* **HOW TO COMPLETE THIS TASK**
The entries that follow should be reproduced exactly, with no images carried over.

Stored data entries
++++++++
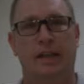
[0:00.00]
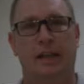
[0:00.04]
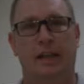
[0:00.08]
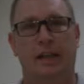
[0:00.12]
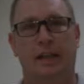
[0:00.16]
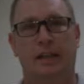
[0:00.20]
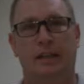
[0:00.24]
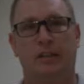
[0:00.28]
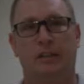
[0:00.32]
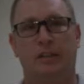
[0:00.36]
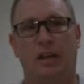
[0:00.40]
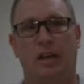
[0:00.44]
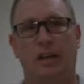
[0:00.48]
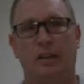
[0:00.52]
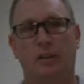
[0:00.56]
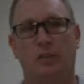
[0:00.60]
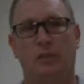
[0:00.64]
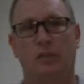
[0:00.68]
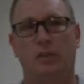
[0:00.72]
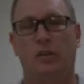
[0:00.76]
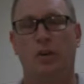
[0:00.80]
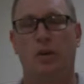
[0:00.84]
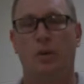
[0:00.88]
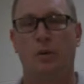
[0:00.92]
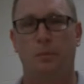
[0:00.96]
is I use
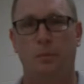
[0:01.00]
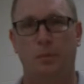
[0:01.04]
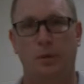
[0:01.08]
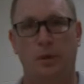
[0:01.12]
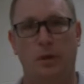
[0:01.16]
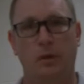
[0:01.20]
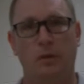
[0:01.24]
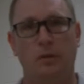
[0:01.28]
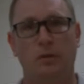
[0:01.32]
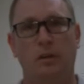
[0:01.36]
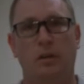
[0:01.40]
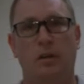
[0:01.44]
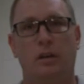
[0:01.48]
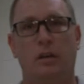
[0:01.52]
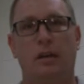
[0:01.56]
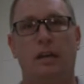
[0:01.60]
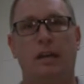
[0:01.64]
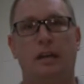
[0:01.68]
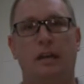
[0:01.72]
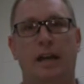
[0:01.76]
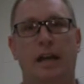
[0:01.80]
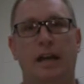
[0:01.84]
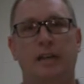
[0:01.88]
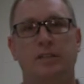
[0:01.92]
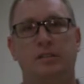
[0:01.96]
a GoPro
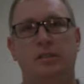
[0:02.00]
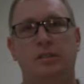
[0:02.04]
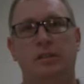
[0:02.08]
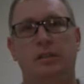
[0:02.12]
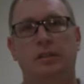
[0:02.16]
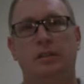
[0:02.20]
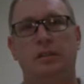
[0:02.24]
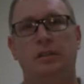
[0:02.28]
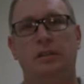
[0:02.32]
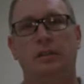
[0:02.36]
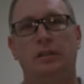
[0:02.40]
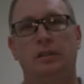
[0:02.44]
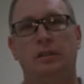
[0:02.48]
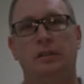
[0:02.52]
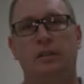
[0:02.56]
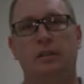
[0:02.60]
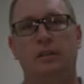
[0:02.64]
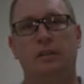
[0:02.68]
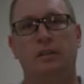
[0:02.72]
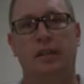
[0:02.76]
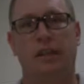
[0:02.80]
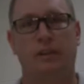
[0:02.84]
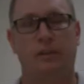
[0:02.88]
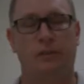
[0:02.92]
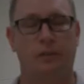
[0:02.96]
and actually
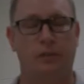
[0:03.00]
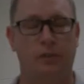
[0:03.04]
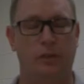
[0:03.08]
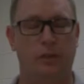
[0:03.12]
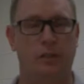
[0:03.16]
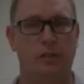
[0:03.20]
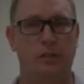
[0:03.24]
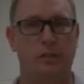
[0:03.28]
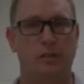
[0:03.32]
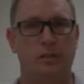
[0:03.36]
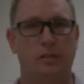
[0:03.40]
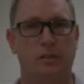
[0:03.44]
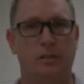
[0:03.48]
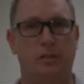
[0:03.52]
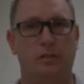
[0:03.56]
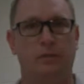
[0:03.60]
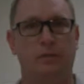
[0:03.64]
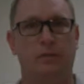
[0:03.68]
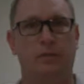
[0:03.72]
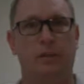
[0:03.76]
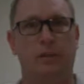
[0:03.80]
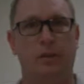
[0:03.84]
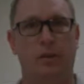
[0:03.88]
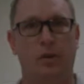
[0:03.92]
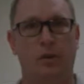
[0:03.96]
take footage,
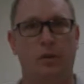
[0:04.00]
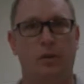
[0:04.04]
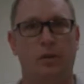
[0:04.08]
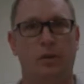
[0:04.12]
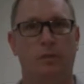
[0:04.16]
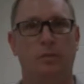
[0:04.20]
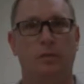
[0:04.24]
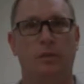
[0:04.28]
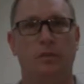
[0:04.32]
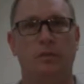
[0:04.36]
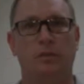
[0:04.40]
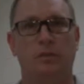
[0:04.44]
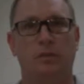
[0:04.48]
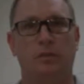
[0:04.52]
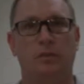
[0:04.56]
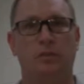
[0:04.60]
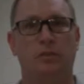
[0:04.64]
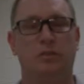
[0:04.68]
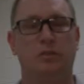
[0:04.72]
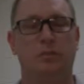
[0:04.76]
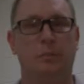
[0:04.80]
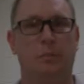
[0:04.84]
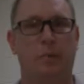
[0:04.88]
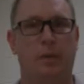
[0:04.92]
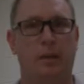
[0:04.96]
video of my
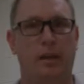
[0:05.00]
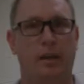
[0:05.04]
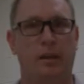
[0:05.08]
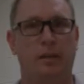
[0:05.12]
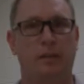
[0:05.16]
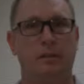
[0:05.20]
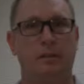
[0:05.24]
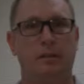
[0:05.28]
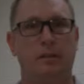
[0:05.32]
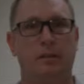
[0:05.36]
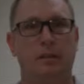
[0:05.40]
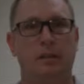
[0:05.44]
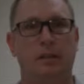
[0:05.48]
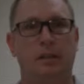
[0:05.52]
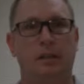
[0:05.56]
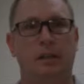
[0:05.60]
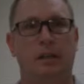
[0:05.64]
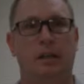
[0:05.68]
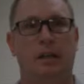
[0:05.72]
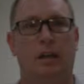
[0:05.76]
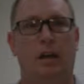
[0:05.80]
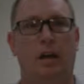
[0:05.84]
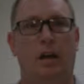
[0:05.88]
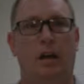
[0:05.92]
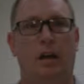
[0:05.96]
students spraying.
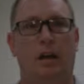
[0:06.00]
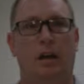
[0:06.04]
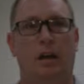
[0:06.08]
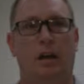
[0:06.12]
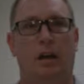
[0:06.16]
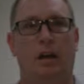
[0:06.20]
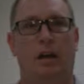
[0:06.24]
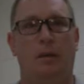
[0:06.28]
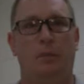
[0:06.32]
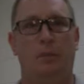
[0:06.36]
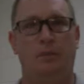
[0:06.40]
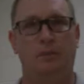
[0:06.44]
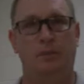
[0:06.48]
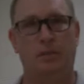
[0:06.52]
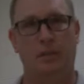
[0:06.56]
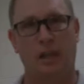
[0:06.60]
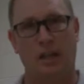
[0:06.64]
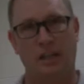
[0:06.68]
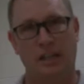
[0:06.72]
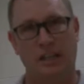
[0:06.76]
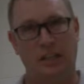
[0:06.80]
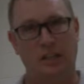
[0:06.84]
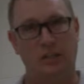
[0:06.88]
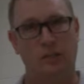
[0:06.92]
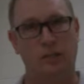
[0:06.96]
It's a
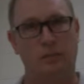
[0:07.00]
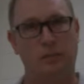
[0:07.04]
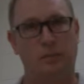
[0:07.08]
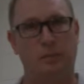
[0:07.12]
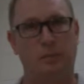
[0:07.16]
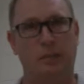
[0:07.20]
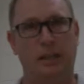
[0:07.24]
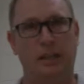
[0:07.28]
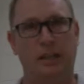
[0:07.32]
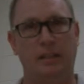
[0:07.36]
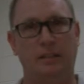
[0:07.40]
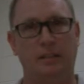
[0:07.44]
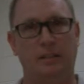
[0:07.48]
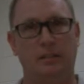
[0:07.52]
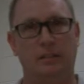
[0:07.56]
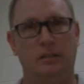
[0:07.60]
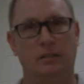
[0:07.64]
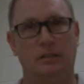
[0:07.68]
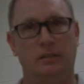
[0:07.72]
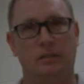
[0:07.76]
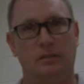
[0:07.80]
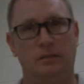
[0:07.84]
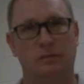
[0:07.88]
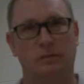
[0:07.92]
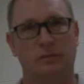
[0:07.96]
lot easier for me
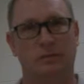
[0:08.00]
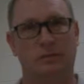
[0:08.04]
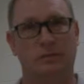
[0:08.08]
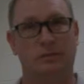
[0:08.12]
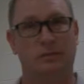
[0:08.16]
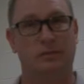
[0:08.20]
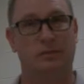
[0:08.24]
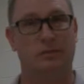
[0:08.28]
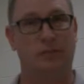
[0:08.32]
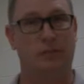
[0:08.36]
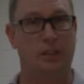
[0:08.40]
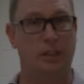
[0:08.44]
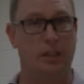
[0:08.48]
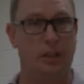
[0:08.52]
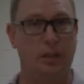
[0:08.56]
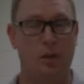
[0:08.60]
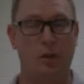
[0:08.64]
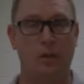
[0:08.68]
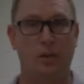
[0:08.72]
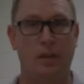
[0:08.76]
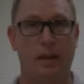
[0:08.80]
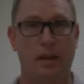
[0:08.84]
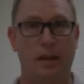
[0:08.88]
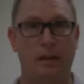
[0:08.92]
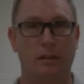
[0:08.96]
to
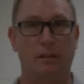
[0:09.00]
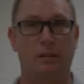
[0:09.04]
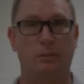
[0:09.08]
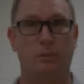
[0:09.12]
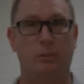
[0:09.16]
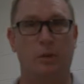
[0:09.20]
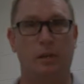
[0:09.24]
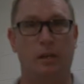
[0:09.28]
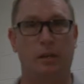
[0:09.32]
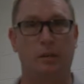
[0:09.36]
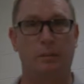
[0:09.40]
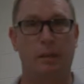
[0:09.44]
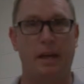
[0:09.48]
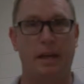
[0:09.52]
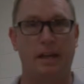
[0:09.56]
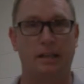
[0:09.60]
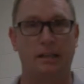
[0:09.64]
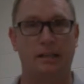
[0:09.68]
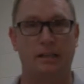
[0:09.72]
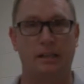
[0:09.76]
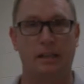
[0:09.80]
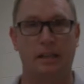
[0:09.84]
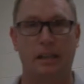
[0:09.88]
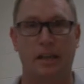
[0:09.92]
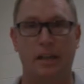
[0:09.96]
video that, bring it back
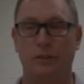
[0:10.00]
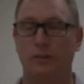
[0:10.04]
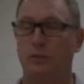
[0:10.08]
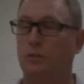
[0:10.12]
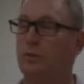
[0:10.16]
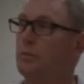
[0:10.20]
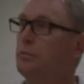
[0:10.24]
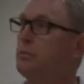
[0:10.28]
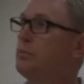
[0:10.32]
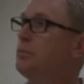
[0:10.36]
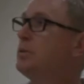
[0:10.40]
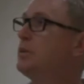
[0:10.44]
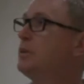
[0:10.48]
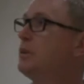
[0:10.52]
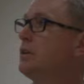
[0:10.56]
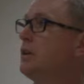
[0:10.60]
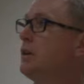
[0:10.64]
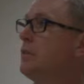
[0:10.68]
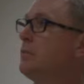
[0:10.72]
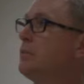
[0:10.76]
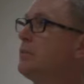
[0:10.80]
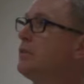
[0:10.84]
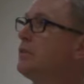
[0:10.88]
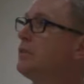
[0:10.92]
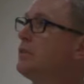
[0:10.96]
in the classroom, put it
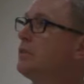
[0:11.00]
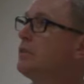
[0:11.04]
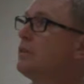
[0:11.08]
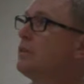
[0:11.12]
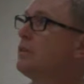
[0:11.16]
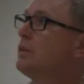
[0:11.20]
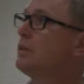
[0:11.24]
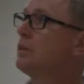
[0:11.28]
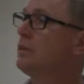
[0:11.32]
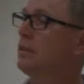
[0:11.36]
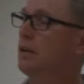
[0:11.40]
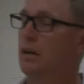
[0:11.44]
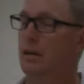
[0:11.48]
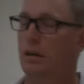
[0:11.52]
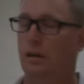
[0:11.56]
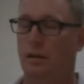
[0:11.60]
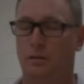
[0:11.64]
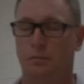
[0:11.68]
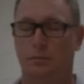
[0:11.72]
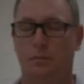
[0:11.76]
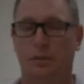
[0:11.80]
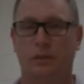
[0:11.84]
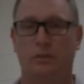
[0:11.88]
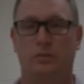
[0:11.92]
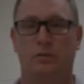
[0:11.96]
up on
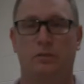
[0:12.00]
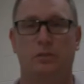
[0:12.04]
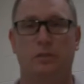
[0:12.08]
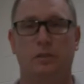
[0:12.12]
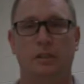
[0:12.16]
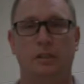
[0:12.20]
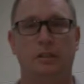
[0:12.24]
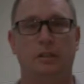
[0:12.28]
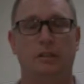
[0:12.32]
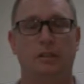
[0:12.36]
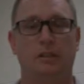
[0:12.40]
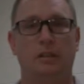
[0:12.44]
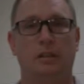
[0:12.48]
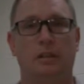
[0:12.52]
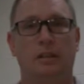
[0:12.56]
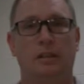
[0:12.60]
the big screen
++++++++
* **WRITTEN SOLUTION**
[0:00.00]
[0:00.04]
[0:00.08]
[0:00.12]
[0:00.16]
[0:00.20]
[0:00.24]
[0:00.28]
[0:00.32]
[0:00.36]
[0:00.40]
[0:00.44]
[0:00.48]
[0:00.52]
[0:00.56]
[0:00.60]
[0:00.64]
[0:00.68]
[0:00.72]
[0:00.76]
[0:00.80]
[0:00.84]
[0:00.88]
[0:00.92]
[0:00.96]
is I use
[0:01.00]
[0:01.04]
[0:01.08]
[0:01.12]
[0:01.16]
[0:01.20]
[0:01.24]
[0:01.28]
[0:01.32]
[0:01.36]
[0:01.40]
[0:01.44]
[0:01.48]
[0:01.52]
[0:01.56]
[0:01.60]
[0:01.64]
[0:01.68]
[0:01.72]
[0:01.76]
[0:01.80]
[0:01.84]
[0:01.88]
[0:01.92]
[0:01.96]
a GoPro
[0:02.00]
[0:02.04]
[0:02.08]
[0:02.12]
[0:02.16]
[0:02.20]
[0:02.24]
[0:02.28]
[0:02.32]
[0:02.36]
[0:02.40]
[0:02.44]
[0:02.48]
[0:02.52]
[0:02.56]
[0:02.60]
[0:02.64]
[0:02.68]
[0:02.72]
[0:02.76]
[0:02.80]
[0:02.84]
[0:02.88]
[0:02.92]
[0:02.96]
and actually
[0:03.00]
[0:03.04]
[0:03.08]
[0:03.12]
[0:03.16]
[0:03.20]
[0:03.24]
[0:03.28]
[0:03.32]
[0:03.36]
[0:03.40]
[0:03.44]
[0:03.48]
[0:03.52]
[0:03.56]
[0:03.60]
[0:03.64]
[0:03.68]
[0:03.72]
[0:03.76]
[0:03.80]
[0:03.84]
[0:03.88]
[0:03.92]
[0:03.96]
take footage,
[0:04.00]
[0:04.04]
[0:04.08]
[0:04.12]
[0:04.16]
[0:04.20]
[0:04.24]
[0:04.28]
[0:04.32]
[0:04.36]
[0:04.40]
[0:04.44]
[0:04.48]
[0:04.52]
[0:04.56]
[0:04.60]
[0:04.64]
[0:04.68]
[0:04.72]
[0:04.76]
[0:04.80]
[0:04.84]
[0:04.88]
[0:04.92]
[0:04.96]
video of my
[0:05.00]
[0:05.04]
[0:05.08]
[0:05.12]
[0:05.16]
[0:05.20]
[0:05.24]
[0:05.28]
[0:05.32]
[0:05.36]
[0:05.40]
[0:05.44]
[0:05.48]
[0:05.52]
[0:05.56]
[0:05.60]
[0:05.64]
[0:05.68]
[0:05.72]
[0:05.76]
[0:05.80]
[0:05.84]
[0:05.88]
[0:05.92]
[0:05.96]
students spraying.
[0:06.00]
[0:06.04]
[0:06.08]
[0:06.12]
[0:06.16]
[0:06.20]
[0:06.24]
[0:06.28]
[0:06.32]
[0:06.36]
[0:06.40]
[0:06.44]
[0:06.48]
[0:06.52]
[0:06.56]
[0:06.60]
[0:06.64]
[0:06.68]
[0:06.72]
[0:06.76]
[0:06.80]
[0:06.84]
[0:06.88]
[0:06.92]
[0:06.96]
It's a
[0:07.00]
[0:07.04]
[0:07.08]
[0:07.12]
[0:07.16]
[0:07.20]
[0:07.24]
[0:07.28]
[0:07.32]
[0:07.36]
[0:07.40]
[0:07.44]
[0:07.48]
[0:07.52]
[0:07.56]
[0:07.60]
[0:07.64]
[0:07.68]
[0:07.72]
[0:07.76]
[0:07.80]
[0:07.84]
[0:07.88]
[0:07.92]
[0:07.96]
lot easier for me
[0:08.00]
[0:08.04]
[0:08.08]
[0:08.12]
[0:08.16]
[0:08.20]
[0:08.24]
[0:08.28]
[0:08.32]
[0:08.36]
[0:08.40]
[0:08.44]
[0:08.48]
[0:08.52]
[0:08.56]
[0:08.60]
[0:08.64]
[0:08.68]
[0:08.72]
[0:08.76]
[0:08.80]
[0:08.84]
[0:08.88]
[0:08.92]
[0:08.96]
to
[0:09.00]
[0:09.04]
[0:09.08]
[0:09.12]
[0:09.16]
[0:09.20]
[0:09.24]
[0:09.28]
[0:09.32]
[0:09.36]
[0:09.40]
[0:09.44]
[0:09.48]
[0:09.52]
[0:09.56]
[0:09.60]
[0:09.64]
[0:09.68]
[0:09.72]
[0:09.76]
[0:09.80]
[0:09.84]
[0:09.88]
[0:09.92]
[0:09.96]
video that, bring it back
[0:10.00]
[0:10.04]
[0:10.08]
[0:10.12]
[0:10.16]
[0:10.20]
[0:10.24]
[0:10.28]
[0:10.32]
[0:10.36]
[0:10.40]
[0:10.44]
[0:10.48]
[0:10.52]
[0:10.56]
[0:10.60]
[0:10.64]
[0:10.68]
[0:10.72]
[0:10.76]
[0:10.80]
[0:10.84]
[0:10.88]
[0:10.92]
[0:10.96]
in the classroom, put it
[0:11.00]
[0:11.04]
[0:11.08]
[0:11.12]
[0:11.16]
[0:11.20]
[0:11.24]
[0:11.28]
[0:11.32]
[0:11.36]
[0:11.40]
[0:11.44]
[0:11.48]
[0:11.52]
[0:11.56]
[0:11.60]
[0:11.64]
[0:11.68]
[0:11.72]
[0:11.76]
[0:11.80]
[0:11.84]
[0:11.88]
[0:11.92]
[0:11.96]
up on
[0:12.00]
[0:12.04]
[0:12.08]
[0:12.12]
[0:12.16]
[0:12.20]
[0:12.24]
[0:12.28]
[0:12.32]
[0:12.36]
[0:12.40]
[0:12.44]
[0:12.48]
[0:12.52]
[0:12.56]
[0:12.60]
the big screen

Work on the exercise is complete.